● Problem description
Can you retype every record below exactly as written?

Data entries:
● ● ● ● ● ● ●
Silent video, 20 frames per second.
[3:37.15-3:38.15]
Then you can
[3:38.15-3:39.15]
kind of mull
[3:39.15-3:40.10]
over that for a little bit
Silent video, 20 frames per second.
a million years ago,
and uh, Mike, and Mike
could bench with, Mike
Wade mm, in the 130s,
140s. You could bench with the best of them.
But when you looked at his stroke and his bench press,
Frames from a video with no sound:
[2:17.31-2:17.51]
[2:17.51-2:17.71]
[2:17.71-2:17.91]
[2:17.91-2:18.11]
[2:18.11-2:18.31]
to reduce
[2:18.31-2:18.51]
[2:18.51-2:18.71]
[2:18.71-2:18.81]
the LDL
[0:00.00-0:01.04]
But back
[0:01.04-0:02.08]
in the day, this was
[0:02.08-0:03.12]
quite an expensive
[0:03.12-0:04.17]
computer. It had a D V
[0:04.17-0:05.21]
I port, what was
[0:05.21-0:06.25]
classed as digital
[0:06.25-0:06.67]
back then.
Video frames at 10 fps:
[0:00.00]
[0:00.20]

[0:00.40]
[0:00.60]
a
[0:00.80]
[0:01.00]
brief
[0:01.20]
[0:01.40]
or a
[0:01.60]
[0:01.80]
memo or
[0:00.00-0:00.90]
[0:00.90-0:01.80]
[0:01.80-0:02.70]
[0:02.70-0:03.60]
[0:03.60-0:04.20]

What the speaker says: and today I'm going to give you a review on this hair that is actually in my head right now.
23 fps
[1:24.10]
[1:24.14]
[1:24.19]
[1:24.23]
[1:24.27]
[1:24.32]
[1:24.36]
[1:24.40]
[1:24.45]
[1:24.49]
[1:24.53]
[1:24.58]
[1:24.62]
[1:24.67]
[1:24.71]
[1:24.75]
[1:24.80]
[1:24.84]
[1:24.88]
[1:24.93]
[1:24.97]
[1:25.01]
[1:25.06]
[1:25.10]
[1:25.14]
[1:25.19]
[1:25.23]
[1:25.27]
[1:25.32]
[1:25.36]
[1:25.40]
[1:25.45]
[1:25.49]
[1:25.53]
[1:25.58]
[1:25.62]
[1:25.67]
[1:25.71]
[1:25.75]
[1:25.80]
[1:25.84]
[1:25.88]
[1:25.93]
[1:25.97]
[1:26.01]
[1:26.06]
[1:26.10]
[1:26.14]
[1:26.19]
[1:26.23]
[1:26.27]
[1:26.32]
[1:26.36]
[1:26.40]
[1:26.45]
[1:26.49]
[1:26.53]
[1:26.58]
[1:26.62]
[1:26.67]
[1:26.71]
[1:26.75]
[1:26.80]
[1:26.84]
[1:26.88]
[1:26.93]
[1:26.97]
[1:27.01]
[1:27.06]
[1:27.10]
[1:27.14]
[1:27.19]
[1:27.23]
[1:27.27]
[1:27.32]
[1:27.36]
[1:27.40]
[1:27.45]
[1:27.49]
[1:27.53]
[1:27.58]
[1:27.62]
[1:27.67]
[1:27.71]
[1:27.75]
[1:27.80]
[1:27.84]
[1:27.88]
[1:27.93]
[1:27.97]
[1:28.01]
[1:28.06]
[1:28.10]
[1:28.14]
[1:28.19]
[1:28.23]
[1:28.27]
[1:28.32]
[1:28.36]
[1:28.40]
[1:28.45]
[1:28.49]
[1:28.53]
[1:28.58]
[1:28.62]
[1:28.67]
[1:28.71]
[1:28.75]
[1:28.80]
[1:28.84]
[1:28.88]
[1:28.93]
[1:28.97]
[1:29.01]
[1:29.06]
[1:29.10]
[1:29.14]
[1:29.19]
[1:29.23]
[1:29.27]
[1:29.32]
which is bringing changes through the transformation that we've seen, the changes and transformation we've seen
● ● ● ● ● ● ●
● Solved problem
Silent video, 20 frames per second.
[3:37.15-3:38.15]
Then you can
[3:38.15-3:39.15]
kind of mull
[3:39.15-3:40.10]
over that for a little bit
Silent video, 20 frames per second.
a million years ago,
and uh, Mike, and Mike
could bench with, Mike
Wade mm, in the 130s,
140s. You could bench with the best of them.
But when you looked at his stroke and his bench press,
Frames from a video with no sound:
[2:17.31-2:17.51]
[2:17.51-2:17.71]
[2:17.71-2:17.91]
[2:17.91-2:18.11]
[2:18.11-2:18.31]
to reduce
[2:18.31-2:18.51]
[2:18.51-2:18.71]
[2:18.71-2:18.81]
the LDL
[0:00.00-0:01.04]
But back
[0:01.04-0:02.08]
in the day, this was
[0:02.08-0:03.12]
quite an expensive
[0:03.12-0:04.17]
computer. It had a D V
[0:04.17-0:05.21]
I port, what was
[0:05.21-0:06.25]
classed as digital
[0:06.25-0:06.67]
back then.
Video frames at 10 fps:
[0:00.00]
[0:00.20]

[0:00.40]
[0:00.60]
a
[0:00.80]
[0:01.00]
brief
[0:01.20]
[0:01.40]
or a
[0:01.60]
[0:01.80]
memo or
[0:00.00-0:00.90]
[0:00.90-0:01.80]
[0:01.80-0:02.70]
[0:02.70-0:03.60]
[0:03.60-0:04.20]

What the speaker says: and today I'm going to give you a review on this hair that is actually in my head right now.
23 fps
[1:24.10]
[1:24.14]
[1:24.19]
[1:24.23]
[1:24.27]
[1:24.32]
[1:24.36]
[1:24.40]
[1:24.45]
[1:24.49]
[1:24.53]
[1:24.58]
[1:24.62]
[1:24.67]
[1:24.71]
[1:24.75]
[1:24.80]
[1:24.84]
[1:24.88]
[1:24.93]
[1:24.97]
[1:25.01]
[1:25.06]
[1:25.10]
[1:25.14]
[1:25.19]
[1:25.23]
[1:25.27]
[1:25.32]
[1:25.36]
[1:25.40]
[1:25.45]
[1:25.49]
[1:25.53]
[1:25.58]
[1:25.62]
[1:25.67]
[1:25.71]
[1:25.75]
[1:25.80]
[1:25.84]
[1:25.88]
[1:25.93]
[1:25.97]
[1:26.01]
[1:26.06]
[1:26.10]
[1:26.14]
[1:26.19]
[1:26.23]
[1:26.27]
[1:26.32]
[1:26.36]
[1:26.40]
[1:26.45]
[1:26.49]
[1:26.53]
[1:26.58]
[1:26.62]
[1:26.67]
[1:26.71]
[1:26.75]
[1:26.80]
[1:26.84]
[1:26.88]
[1:26.93]
[1:26.97]
[1:27.01]
[1:27.06]
[1:27.10]
[1:27.14]
[1:27.19]
[1:27.23]
[1:27.27]
[1:27.32]
[1:27.36]
[1:27.40]
[1:27.45]
[1:27.49]
[1:27.53]
[1:27.58]
[1:27.62]
[1:27.67]
[1:27.71]
[1:27.75]
[1:27.80]
[1:27.84]
[1:27.88]
[1:27.93]
[1:27.97]
[1:28.01]
[1:28.06]
[1:28.10]
[1:28.14]
[1:28.19]
[1:28.23]
[1:28.27]
[1:28.32]
[1:28.36]
[1:28.40]
[1:28.45]
[1:28.49]
[1:28.53]
[1:28.58]
[1:28.62]
[1:28.67]
[1:28.71]
[1:28.75]
[1:28.80]
[1:28.84]
[1:28.88]
[1:28.93]
[1:28.97]
[1:29.01]
[1:29.06]
[1:29.10]
[1:29.14]
[1:29.19]
[1:29.23]
[1:29.27]
[1:29.32]
which is bringing changes through the transformation that we've seen, the changes and transformation we've seen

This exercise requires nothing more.